Courses face cost-cutting pressure

Courses face cost-cutting pressure

Overbeck, Andrew

MAINTENANCE

2002 NEWSMAKERS

An uncertain economy and flat or declining rounds played numbers have placed increasing pressure on the bottom line at courses across the country.

According to a Golf Course News poll, 56.3 percent of courses will see maintenance budgets for 2003 remain the same, while 25 percent will see them drop (See page 8).

As more budgets come under pressure, superintendents are forced to produce the same turf conditions with fewer resources.

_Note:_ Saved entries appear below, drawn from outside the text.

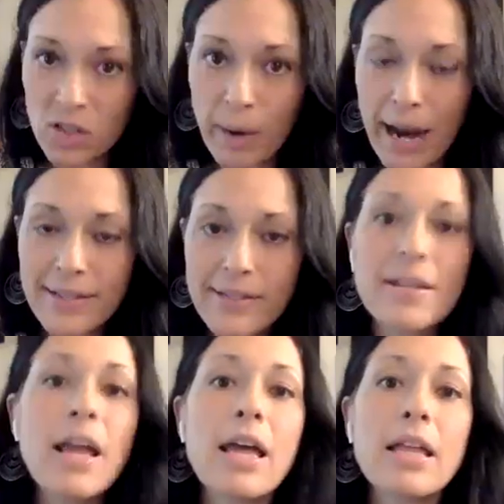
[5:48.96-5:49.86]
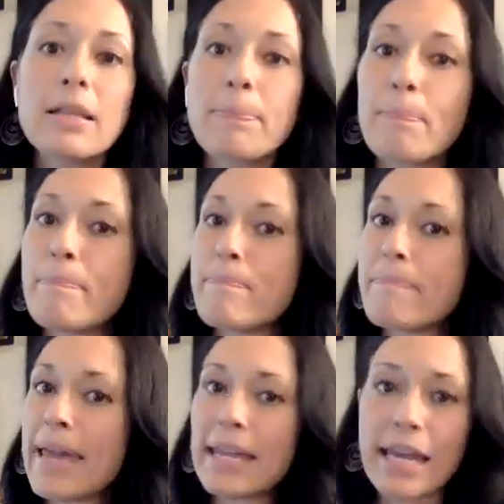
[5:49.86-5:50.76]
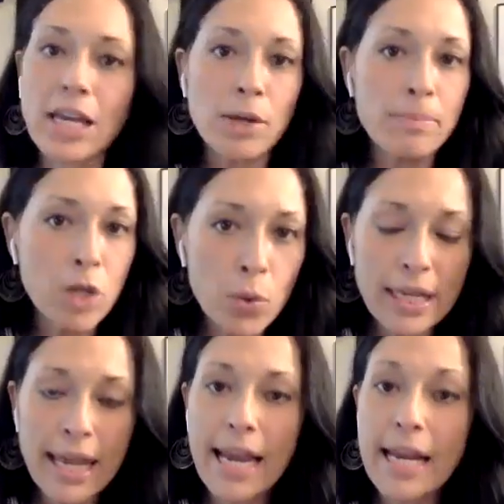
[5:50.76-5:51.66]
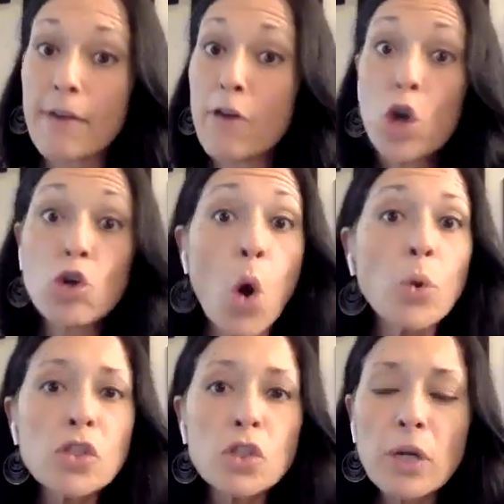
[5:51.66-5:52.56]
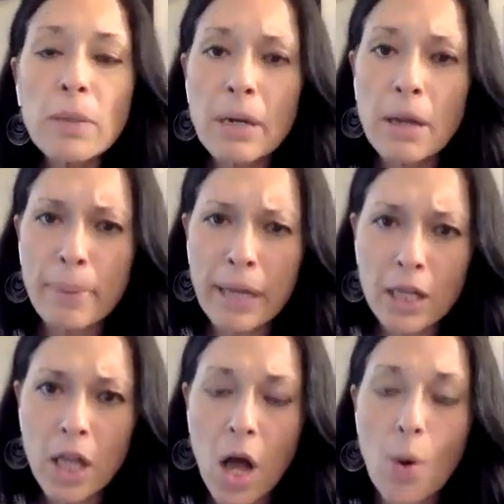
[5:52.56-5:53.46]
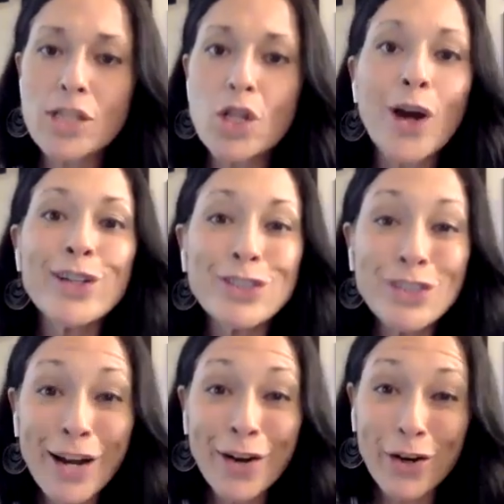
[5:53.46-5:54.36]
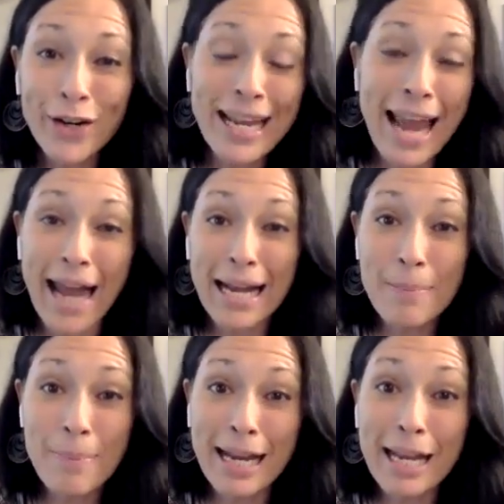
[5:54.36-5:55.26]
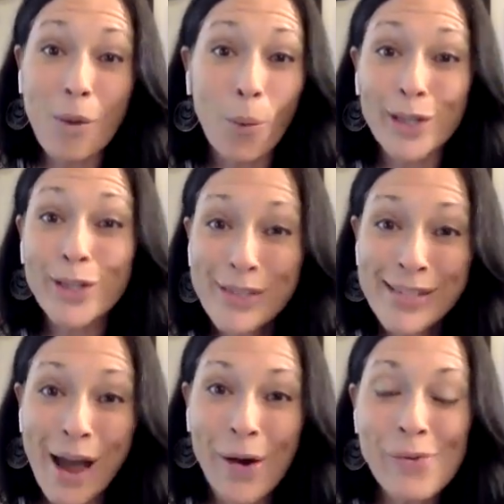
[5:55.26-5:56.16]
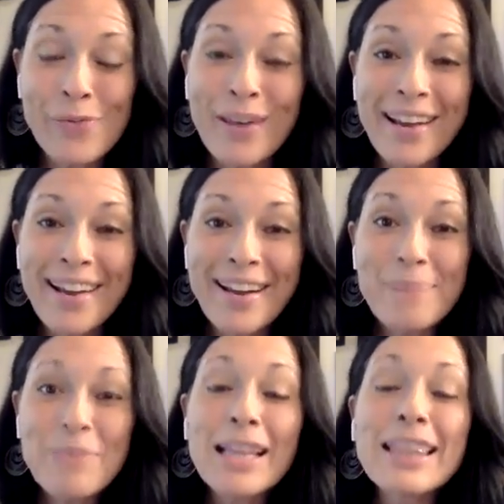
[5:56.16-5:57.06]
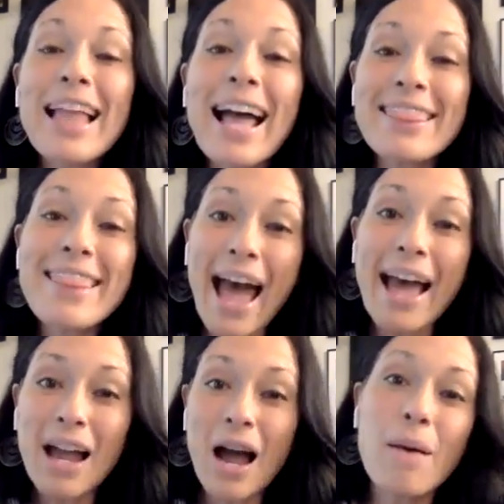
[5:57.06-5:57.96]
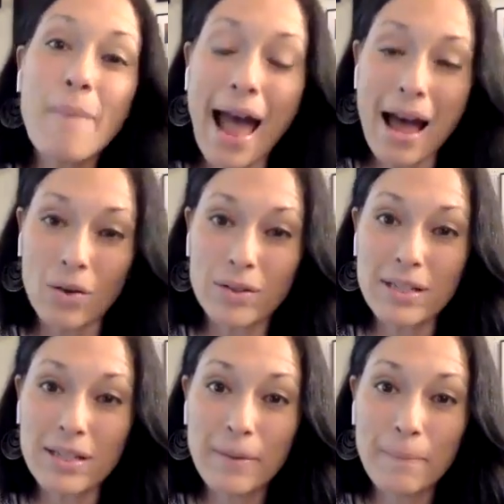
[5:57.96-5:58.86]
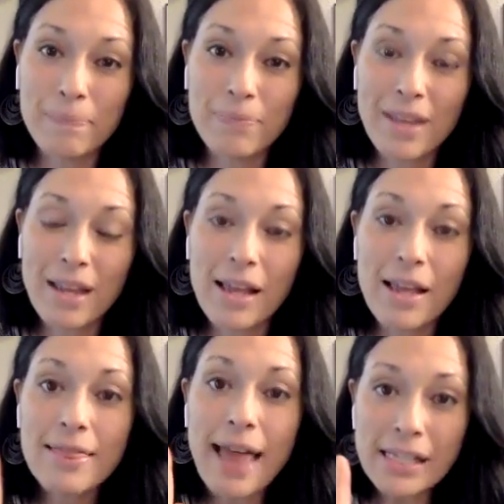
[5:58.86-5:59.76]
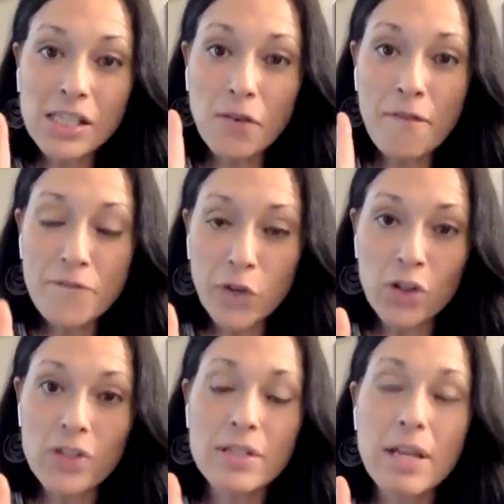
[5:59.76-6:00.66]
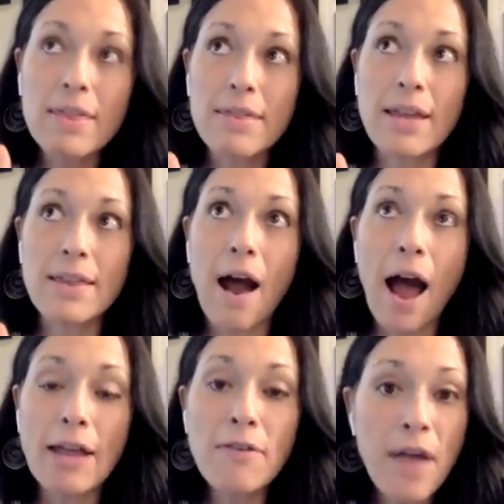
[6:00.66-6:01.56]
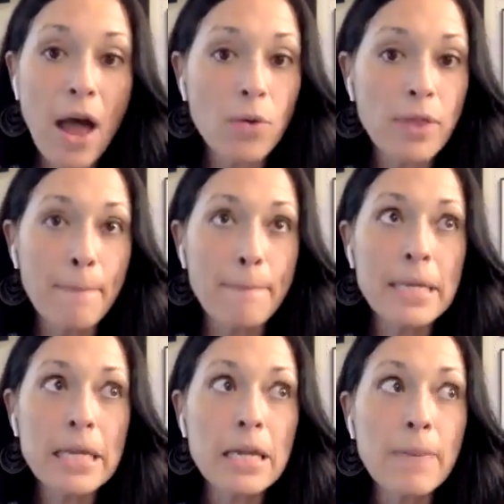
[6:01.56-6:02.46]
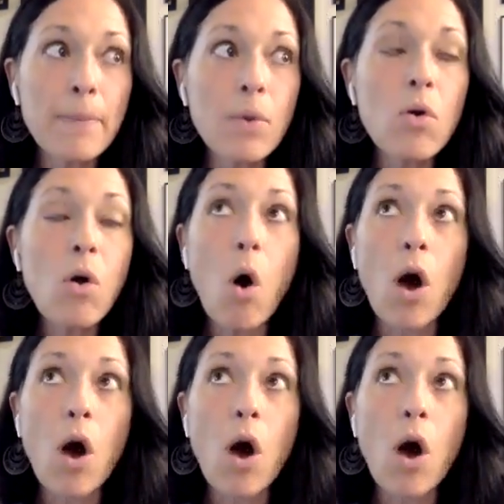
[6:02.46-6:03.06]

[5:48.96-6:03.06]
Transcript: expressed. Make it communicative. Go scream in a pillow. As long as you're not hurting anybody or yourself, let that come out. That's the first thing that I found that people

“You have to cut costs but you still have to keep the course green and clean,” said Sam Hocutt, superintendent at Pawleys Plantation in Pawleys Island, S.C. “We cut costs this year by watching our insecticide use closely. Because of the drought we didn’t have as many mole crickets so we were able to use half rates and save the other half for next year. We controlled army worms by doing a two-ring perimeter around the fairway instead of spraying the whole fairway.”

James McNair, superintendent at Orchard Valley Golf Course in Aurora, Ill., anticipates a budget similar to last year’s.

“We had a slow spring because of weather but revenue was up in August and up significantly in September and October,” he said. “Overall our play was down two percent.”

While he plans on having more of a capital budget to buy some new equipment this year to replace 10-year-old greens mowers and other aged machinery, McNair got through this year because he had a good mechanic.

“Sometimes it is Band-Aid and Duct tape,” he said. “It puts a greater load on the equipment technician but we do the best we can to keep things running around here.”

Cutler Robinson, superintendent at the private Bayville Golf Club in Virginia Beach, Va., is part of the 18.7 percent that will see a budget increase next year, although it is a modest one.

“We will have a small increase of three to four percent,” said Robinson. “We are doing well and we filled our membership to its limit of 300 members a year ago. Our play and revenues have been similar to projected and our expenses have been similar to projected.”

Robinson said he has been able to balance the budget because of lower payroll increases and good price competition on chemicals, fertilizers and other supplies. Specialty chemicals and equipment have gone up in price, Robinson noted.

However, Robinson also said there is a reluctance to modify the budget once it has been put in place.

“If I have a new idea or a new product that we didn’t consider in the budget process, I don’t bring it up,” he said. “Before, I may have mentioned it, but right now it isn’t even an option.”

That said, Robinson has done his part to trim costs out of the budget.

“We have been converting our out-of-play roughs to native grasses that don’t take as much water,” said Robinson. “It helps with the drought and it means we don’t have to mow out-of-play areas. It reduces our cost per acre from $2,000 to $500.”

In the short term, superintendents seem to have a handle on managing constrained budgets. However, in the long-term some worry about events out of their immediate control.

“Things are closer to normal now,” said Hocutt, “but if we go to war with Iraq then I’m pretty sure we’ll have a new scenario because there will likely be a cutback in golf. You have to look into the future when planning a budget. Gas recently went from $1.27 a gallon to $1.47 a gallon so now I have to redo my budget and plan for around $1.50 for gas.”